Thank you.

It is hard to evaluate the argument that to which you responded with the 
passage from Hobsbawm, that some of the English marxist historians did not 
give the proper emphasis to Ireland.


As far as the criticism of Hill is concerned I cannot see how it fits. 
Although not centrally an economic historian, his analysis of history, 
including that of ideas, is imbued with implications of the economic base 
affecting the superstructure.

To accept the perspective that Proyect is promoting you would have to prove 
a substantial and direct transfer of value from Ireland to England which 
went into capitalist enterprises, and did not also come from other quarters.

Hill interestingly writes in the Intellectual Origins of the English 
Revolution about the economic ideas of Francis Bacon:

"His own policies aimed at economic self-sufficiency. He wanted the wilds 
of Scotland to be colonized, Ireland to be civilized, the Netherlands and 
their empire to be annexed [footnote by Hill - The Rump did its best to 
carry out this programme.] He shared Hakluyt's view that England's 
over-population was only relative: a resolute policy of fen drainage, 
cultivation of the wastes and commons, colonization of Ireland, expansion 
of the fishing industry, overseas trade, and the carrying trade would soon 
show that the problem was 'rather of scarceness, than of press of people'. "

This would fit with a more general theory that the rising bourgeoisie was 
looking everywhere for all opportunities to accumulate, primitive or otherwise.


Hill's main strategic thesis is about the English revolution being a 
bourgeois democratic revolution presented in religious forms.

  I do not see that one would expect him to put the thesis and be able to 
martial the facts that Proyect and Philip Ferguson expect.

Certainly Hill is explicit about the subjugation of Ireland by England in 
the 17th century and about the massacre of Drogheda.

He does illustrate that the need for armed suppression in Ireland created 
the need for repressive armies that could be turned against the English. 
This is an echo of the anti-democratic consequences of the subjection of 
Wales in previous centuries. However it does not directly feed into the 
capitalist economic revolution; rather the bourgeois political revolution.

Thus Hill writes in "The Century of Revolution", that Thomas Wentworth was 
made Lord Deputy in Ireland in 1632. "'Black Tom Tyrant' ruled in Ireland 
with a heavy but efficient hand, reducing the Irish Parliament to 
submission and building up an army of Papists which aroused apprehension in 
England."

"In November 1641 a rebellion took place in Ireland, at last liberated from 
Strafford's iron hand. ... The opposition group in Parliament refused to 
trust a royal nominee with command of an army to reconquer Ireland. So the 
question of ultimate power in the state was raised. "

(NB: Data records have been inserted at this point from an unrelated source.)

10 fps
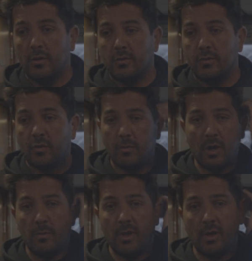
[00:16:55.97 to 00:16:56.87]
So
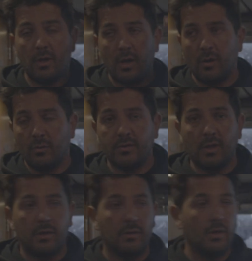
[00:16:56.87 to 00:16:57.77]
maybe uh, I was
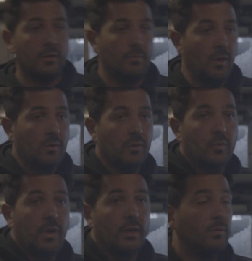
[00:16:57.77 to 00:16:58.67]
thinking that maybe it's related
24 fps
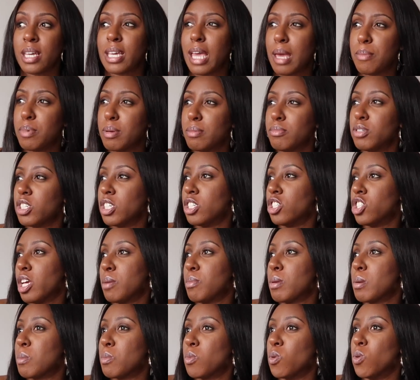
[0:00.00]

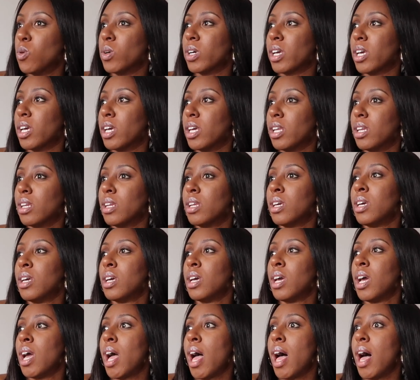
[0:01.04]
JP Morgan,
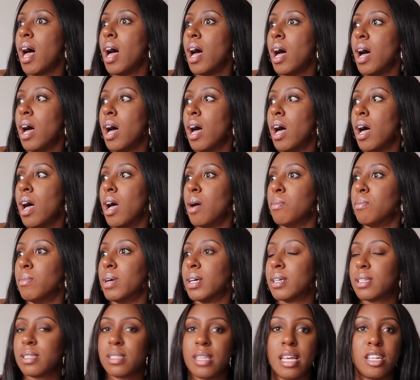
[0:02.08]

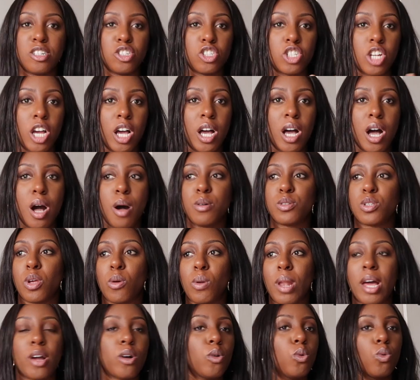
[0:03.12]
Accenture, so
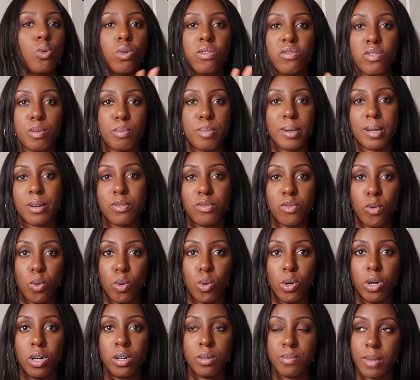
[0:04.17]
like all of the big
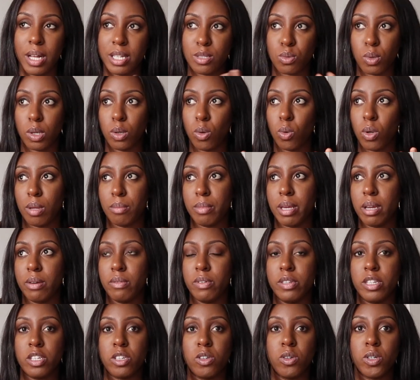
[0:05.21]
four, as we call them here
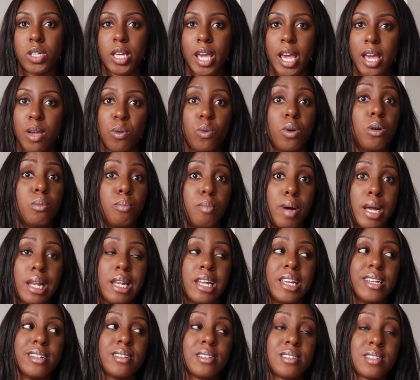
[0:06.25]
in the UK, were on my
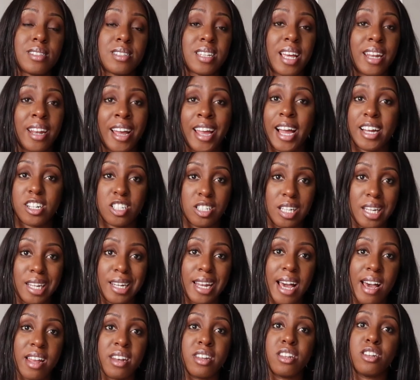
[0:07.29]
list, and I actually
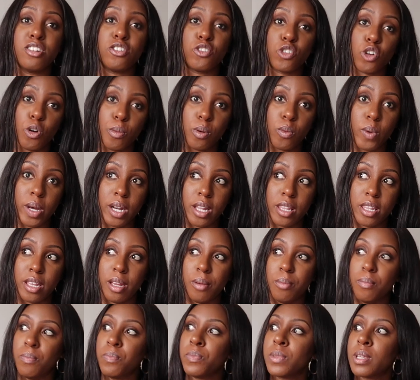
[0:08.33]
landed a job at one of them.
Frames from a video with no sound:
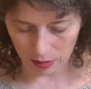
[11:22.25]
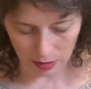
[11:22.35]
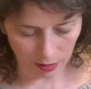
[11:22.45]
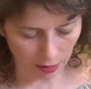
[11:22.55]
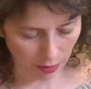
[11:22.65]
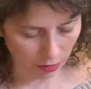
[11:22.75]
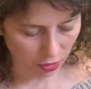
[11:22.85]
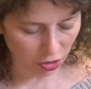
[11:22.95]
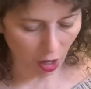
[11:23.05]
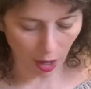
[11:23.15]
their
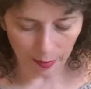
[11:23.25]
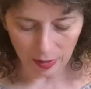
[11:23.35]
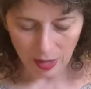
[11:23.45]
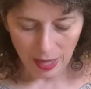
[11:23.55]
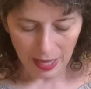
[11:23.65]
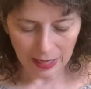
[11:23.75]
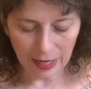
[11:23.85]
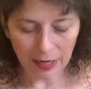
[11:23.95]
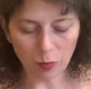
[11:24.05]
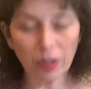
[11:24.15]
shop, and I
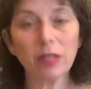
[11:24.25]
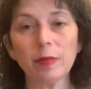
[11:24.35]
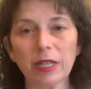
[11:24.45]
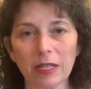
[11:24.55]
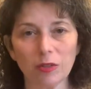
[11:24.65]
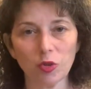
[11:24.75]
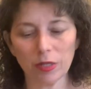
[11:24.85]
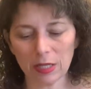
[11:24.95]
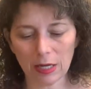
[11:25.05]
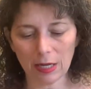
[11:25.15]
had really been
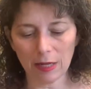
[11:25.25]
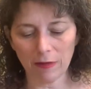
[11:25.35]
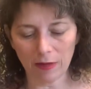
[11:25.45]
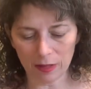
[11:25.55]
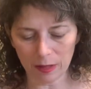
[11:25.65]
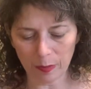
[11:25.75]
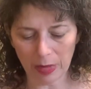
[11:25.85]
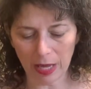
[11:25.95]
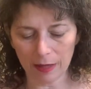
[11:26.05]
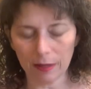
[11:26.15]
interested in this
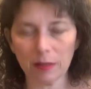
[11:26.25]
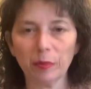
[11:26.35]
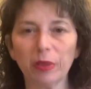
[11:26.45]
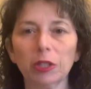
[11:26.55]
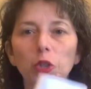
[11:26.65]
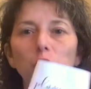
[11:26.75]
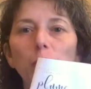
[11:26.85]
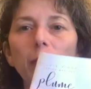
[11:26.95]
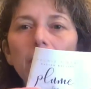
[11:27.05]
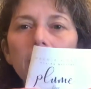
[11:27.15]
base, this
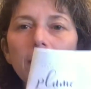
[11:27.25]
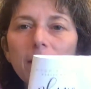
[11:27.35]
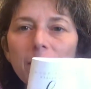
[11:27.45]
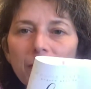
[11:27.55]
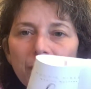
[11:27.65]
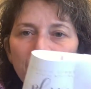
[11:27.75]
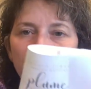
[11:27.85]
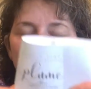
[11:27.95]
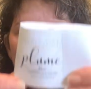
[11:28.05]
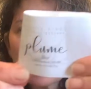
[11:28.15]
Plume.
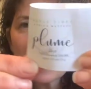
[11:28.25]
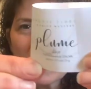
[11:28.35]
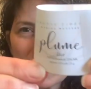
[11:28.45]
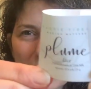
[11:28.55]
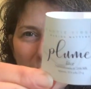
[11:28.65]
See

Hill goes on to describe in terse sentences the escalation of the  conflict 
with the Grand Remonstrance, the King's attempts to arrest the 5 opposition 
leaders, Charles abandoning London, and the inevitability of civil war.


I really do not know what to make of a criticism of the English Marxist 
historians in general and including Hill in it. On the one hand Hill notes 
that a great deal of Irish land passed to London merchantrs who had lent 
money to Parliament. But he also notes that "Parliament passed an Act for 
draining the Fens in the same month as the Levellers were put down at 
Burford." and he notes such things as

"Clover seed was on sale in London by 1650. Its use, recommended by 
agricultural writers, revolutionised the cultivation of barren land."

I think we can assume the distinction between primitive accumulation and 
capitalist accumulation was familiar to this English group of Marxist 
historians, who, as a group, were rather admirable.